Plötzlich ging die Tür auf und eine zierliche Gestalt schob sich herein.

»Lauri?« Es war meine Schwester Gerlina, die, mit einem rosafarbenen Schlafanzug bekleidet, vor mir stand. »Kann ich hier schlafen?«

»Wenn Mutter das erfährt …«, erinnerte ich sie. Die Baronin fand das ein Zeichen von Verweichlichung. Früher hatte sich Gerlina vor der Dunkelheit gefürchtet und war regelmäßig in mein Bett geschlichen, bis Mutter uns erwischt hatte. Danach musste Lina nächtelang im finsteren Keller ausharren, bis sie ihre Furcht vor der Dunkelheit überwunden hatte.

»Ist mir egal … Im Moment habe ich mehr Angst vor einem weiteren Attentäter als vor ihr.« Eh ich mich’s versah, schlüpfte sie zu mir unter die Decke. »Ihhh! Bist du wieder nackt?«

»Ich hab ein Handtuch an«, verteidigte ich mich.

»Das ist keine anständige Schlafbekleidung«, schimpfte sie mit gespielter Empörung. »Das gehört sich nicht für eine Baronessa.«

»Als ob mich das kümmert«, schnaubte ich und sie kicherte.

Eine Weile schwiegen wir.

»Du findest die Verantwortlichen doch, oder, Lauri?«, hakte sie nach und ich hörte die Angst in ihrer Stimme mitschwingen. Sofort wurde mein Blick weich und ich griff nach ihrem Kinn.

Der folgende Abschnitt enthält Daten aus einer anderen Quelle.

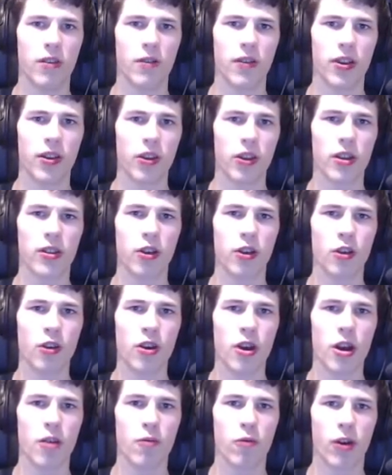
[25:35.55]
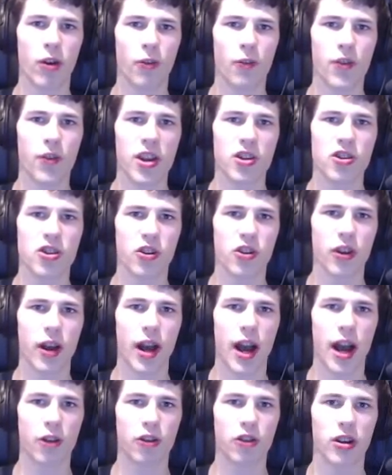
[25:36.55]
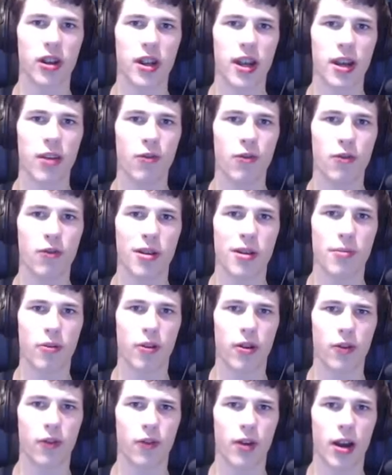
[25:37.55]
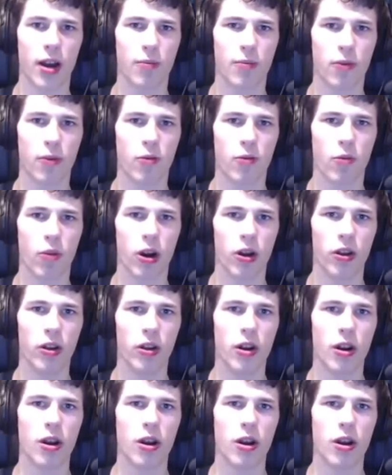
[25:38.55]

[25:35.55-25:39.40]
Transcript: it's unknown what features are actually in 3.5.1.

»Ich werde mein Bestes geben«, versprach ich, auch wenn ich noch keine Ahnung hatte, wo ich meine Suche beginnen sollte. Der Schwarze Ring war überall und nirgends. »Bleib hier, wenn du willst.«

Mit diesen Worten drehte ich mich um. Sofort schlangen sich dünne Arme um meinen Körper und ich spürte Gerlinas heißen Atem zwischen meinen Schulterblättern. »Danke.«

Ich knurrte.

»Es ist nicht deine Schuld«, fuhr Gerlina fort und drückte mich.

Sofort hatte ich wieder Seraphines entsetzten Blick vor Augen und den Unschuldigen mit der Glasrose, der sich stöhnend auf dem Boden wand.

Doch! Es war meine Schuld …

»Du wolltest uns nur beschützen«, flüsterte meine Schwester weiter. Auch wenn ich nur allzu gerne die Unnahbare spielte, schien sie immer genau zu wissen, was in mir vorging. »Das ist es, was du tust. Und dafür liebe ich dich.«

Ja, das wollte ich. Sie beschützen. Vor den Gefahren da draußen, aber auch vor dem, was in mir lauerte.